Redescubrir el modelo estadounidense

A pesar del fracaso de la política exterior de Estados Unidos para entender y lidiar con la religión, el sistema estadounidense de libertad religiosa aún es vigoroso y adaptable. La historia estadounidense debe ser ilustrativa a medida que los formuladores de políticas públicas buscan adaptar su comportamiento en una era de fe. A mediados del siglo XVII, los congregacionalistas coloniales torturaron y colgaron a los cuáqueros en Boston Common. Un siglo después, los estadounidenses abrazaron un sistema de libertad religiosa que sigue siendo insuperable en la historia. El sistema no fue sólo resultado de la Ilustración o de la separación entre la religión y la sociedad o la política; fue resultado del desarrollo teológico y político, de forma conjunta. Con seguridad, el sistema ha contribuido a que las comunidades musulmanas estadounidenses, a pesar de haber sido objeto durante décadas de influencias wahabíes, no se hayan radicalizado de la misma manera como lo han hecho muchas de las comunidades musulmanas europeas.

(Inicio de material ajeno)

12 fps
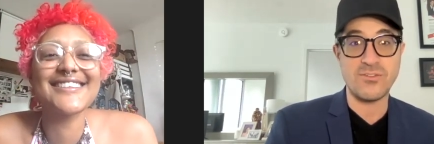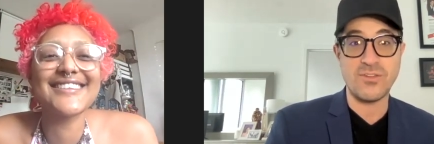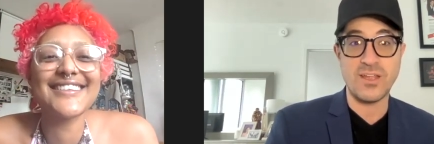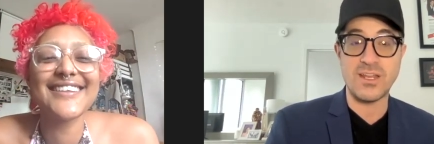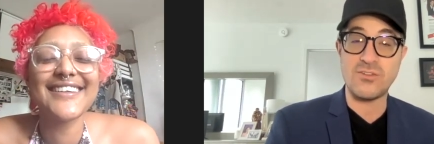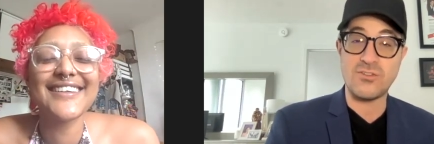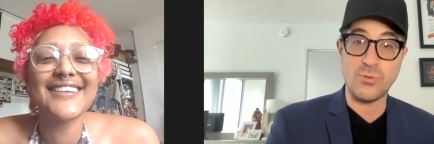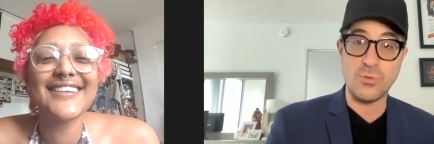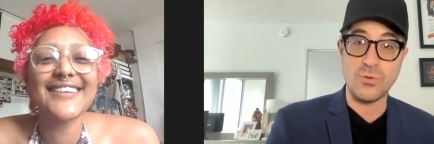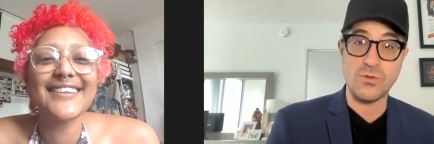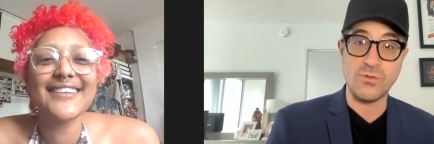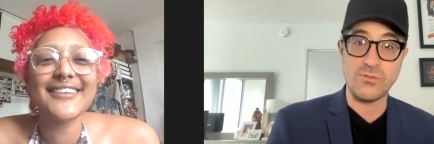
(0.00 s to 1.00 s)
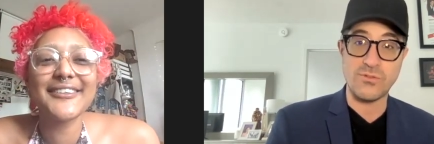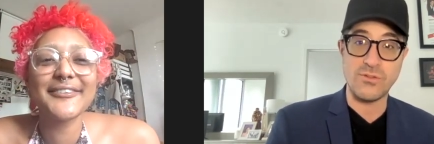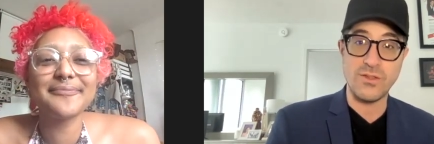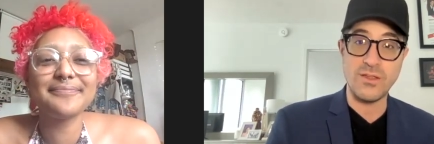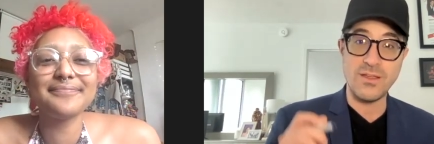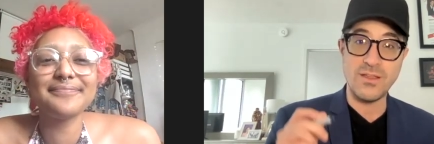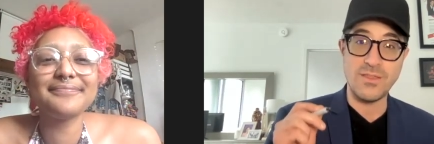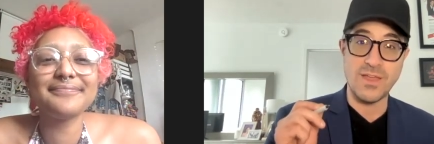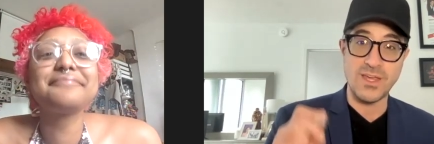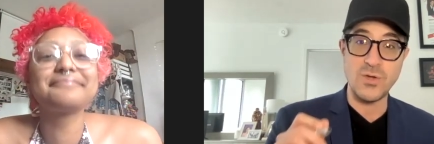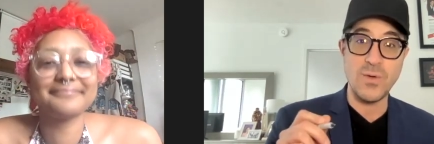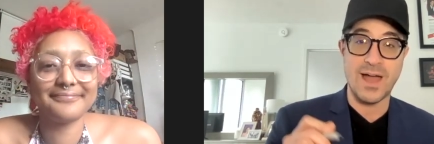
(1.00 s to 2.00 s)
Speaker 1: set and tools
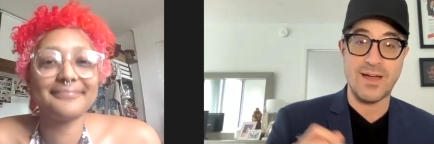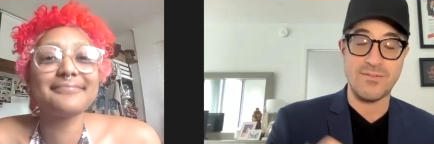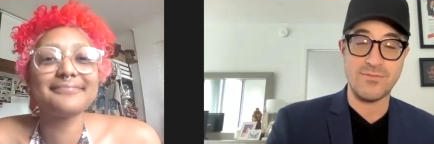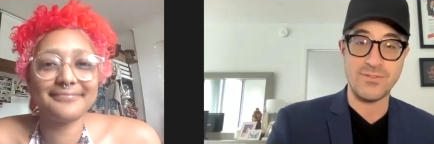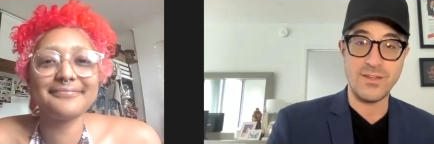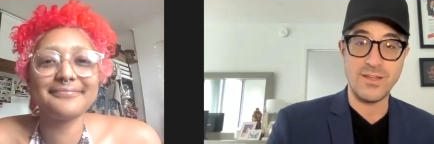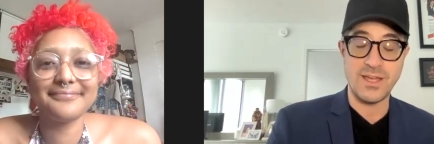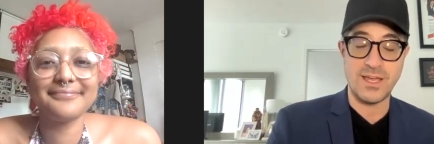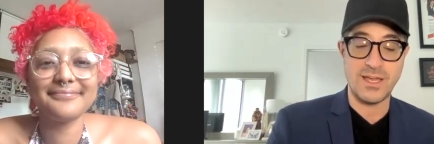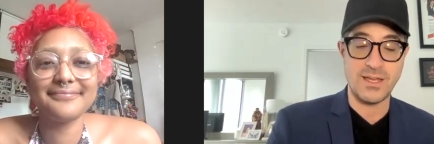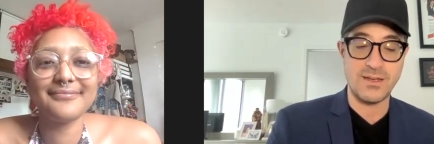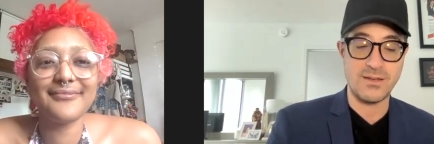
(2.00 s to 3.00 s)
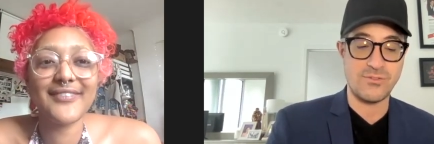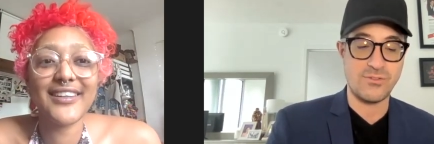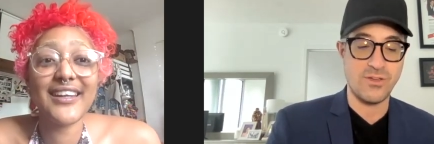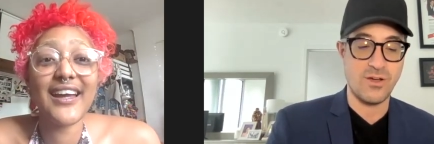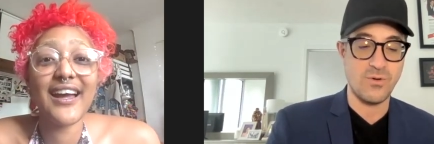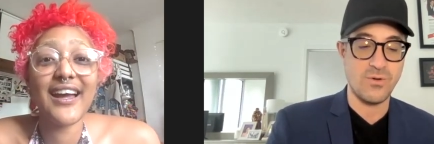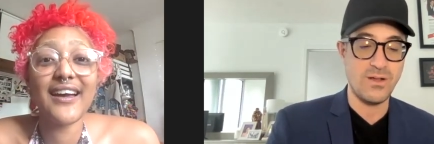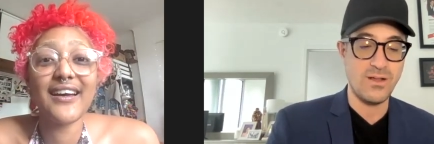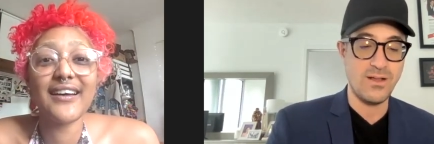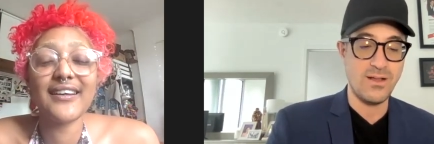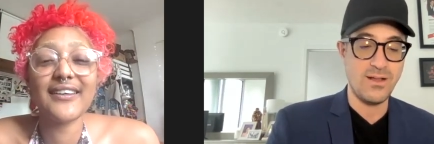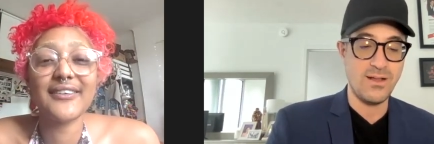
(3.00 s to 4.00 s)
that you have and so
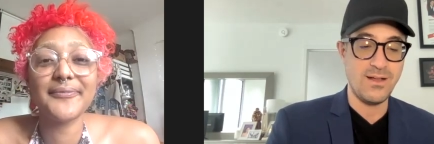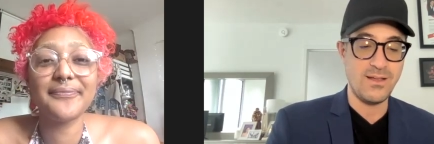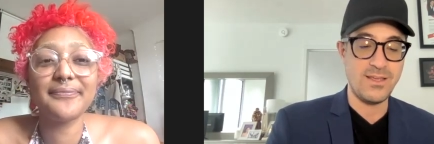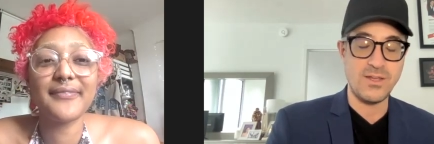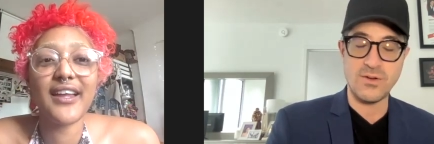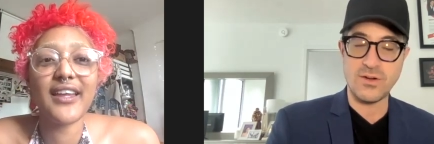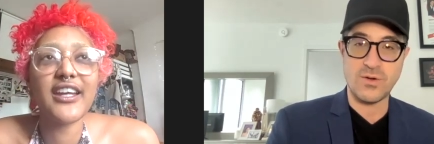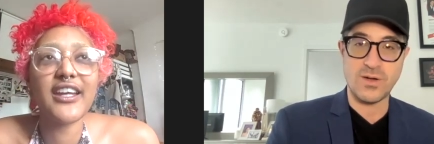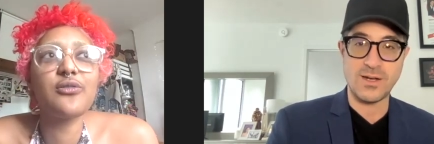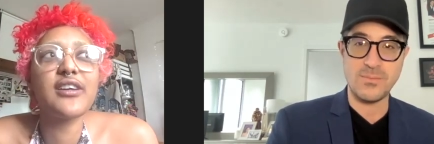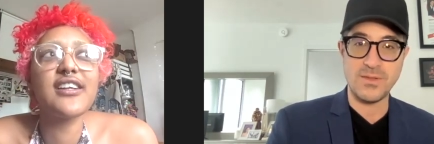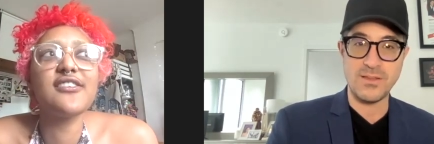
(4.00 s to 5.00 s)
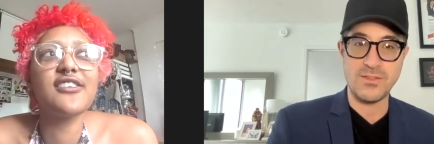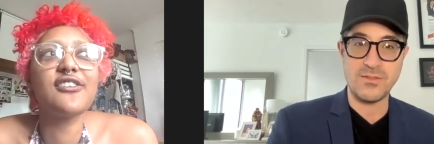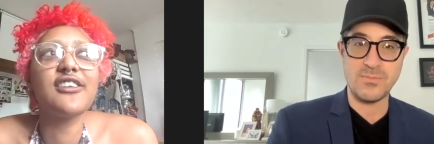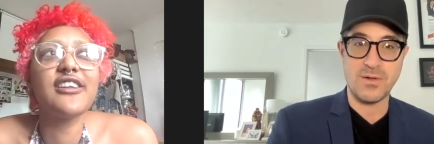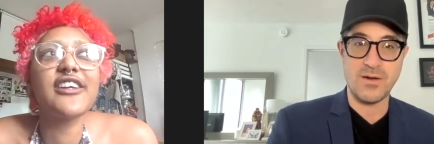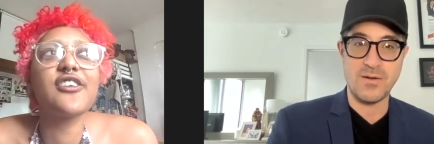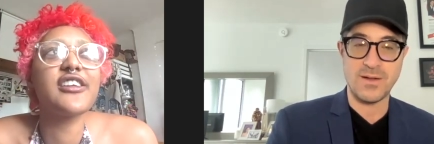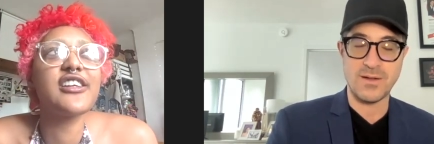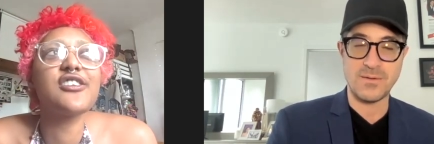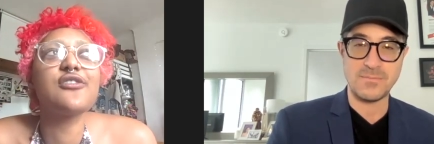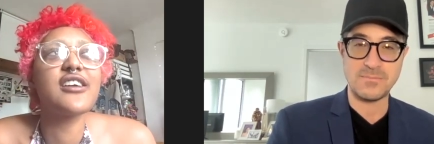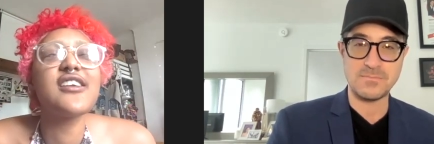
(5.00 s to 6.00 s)
yeah you're like you can inspired. literally
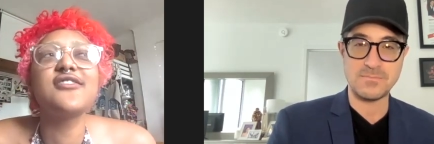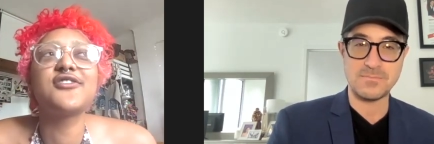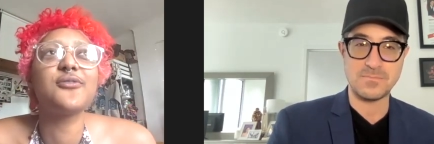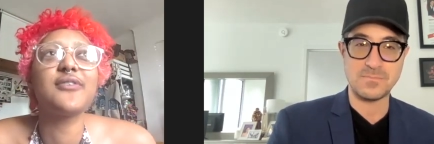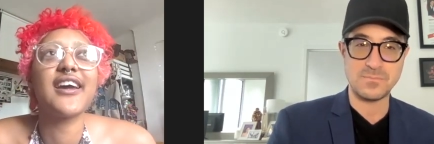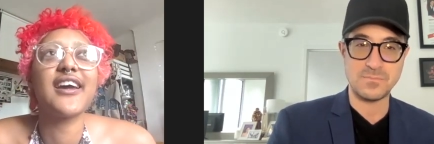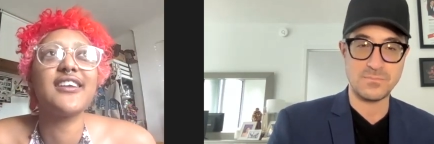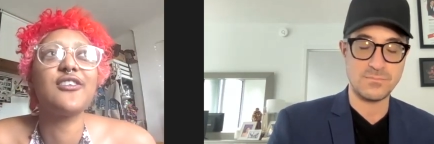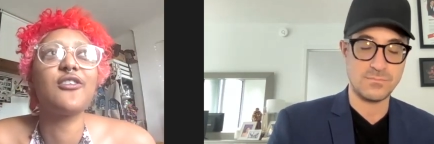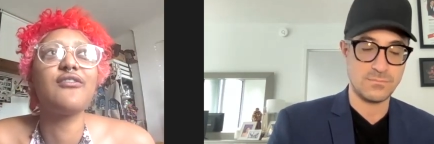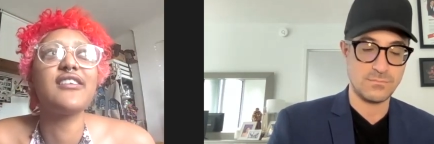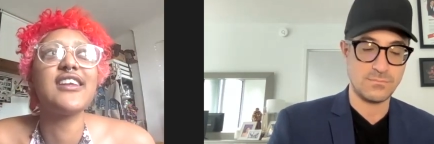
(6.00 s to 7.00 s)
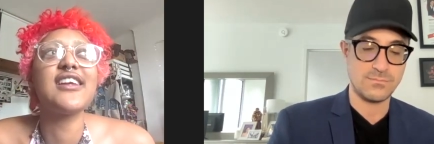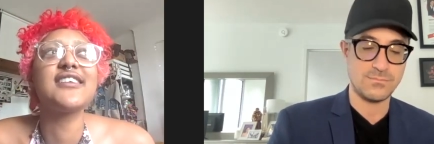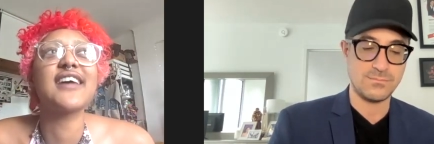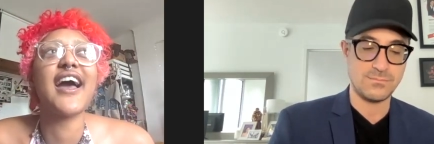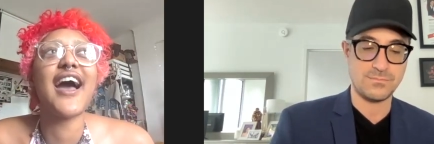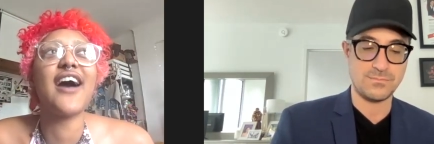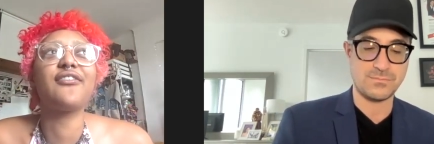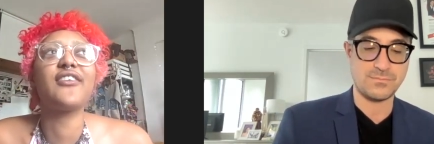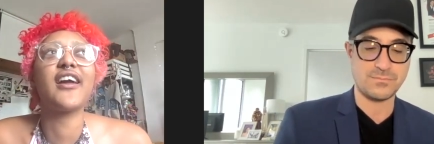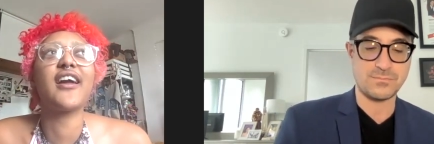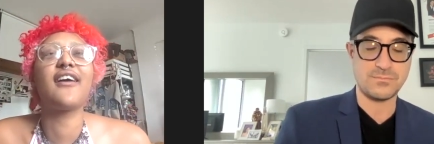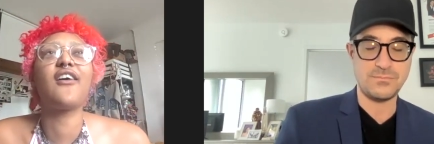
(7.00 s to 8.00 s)
you
Speaker 2: can do it. You don't need to have
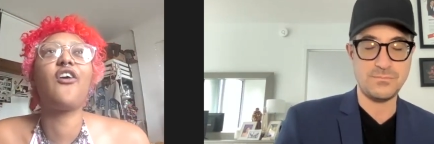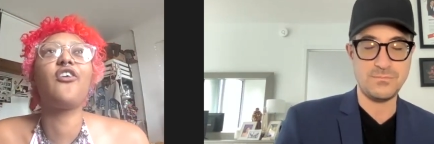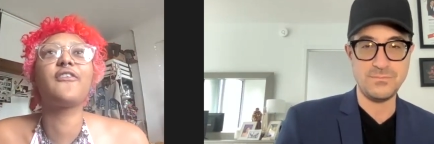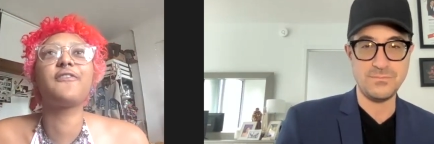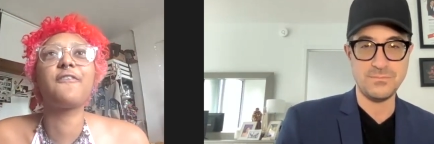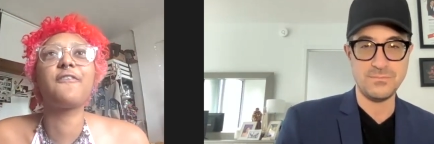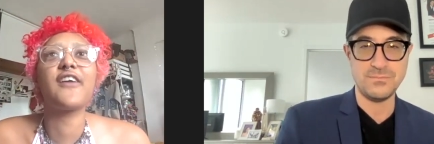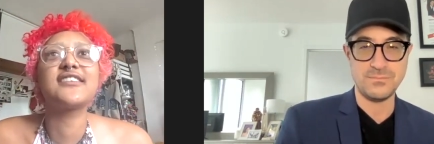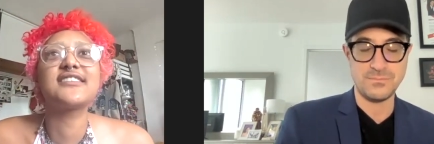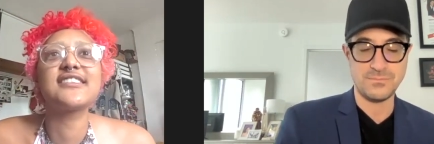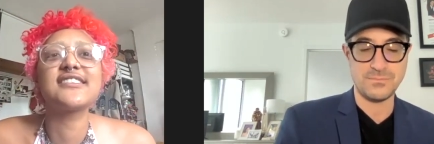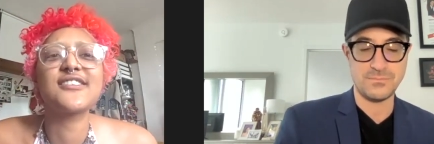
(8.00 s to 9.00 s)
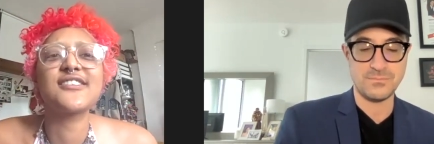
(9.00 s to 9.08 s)
like all of the fanciest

The Economist notó la ironía: “Lo extraño es que cuando Estados Unidos ha tratado de enfrentarse a los políticos religiosos en el extranjero —especialmente a la violencia yihadista— no ha extraído lecciones de su propio éxito interno. ¿Por qué un país con un pluralismo tan arraigado ha hecho tan poco de la libertad religiosa?”.


Mientras Estados Unidos conmemora el décimo aniversario de la Ley IRF, sus estudiosos en relaciones exteriores y sus formuladores de política exterior deben recuperar una de las creencias nacionales fundamentales: la libertad religiosa significa mucho más que el derecho a no ser perseguido por la religión o el derecho de culto en privado como a uno le plazca. La libertad religiosa protege la dignidad humana y refuerza la sociedad civil. Significa el compromiso duradero y mutuo de la religión y el Estado dentro de los límites de la democracia liberal, y este compromiso es importante no sólo por razones humanitarias. Asimismo, la libertad religiosa brindará a Estados Unidos una nueva y poderosa herramienta para tratar las amenazas de seguridad nacional y los retos de política exterior que hasta ahora han demostrado que confunden a un establishment de política exterior cegado por el secularismo.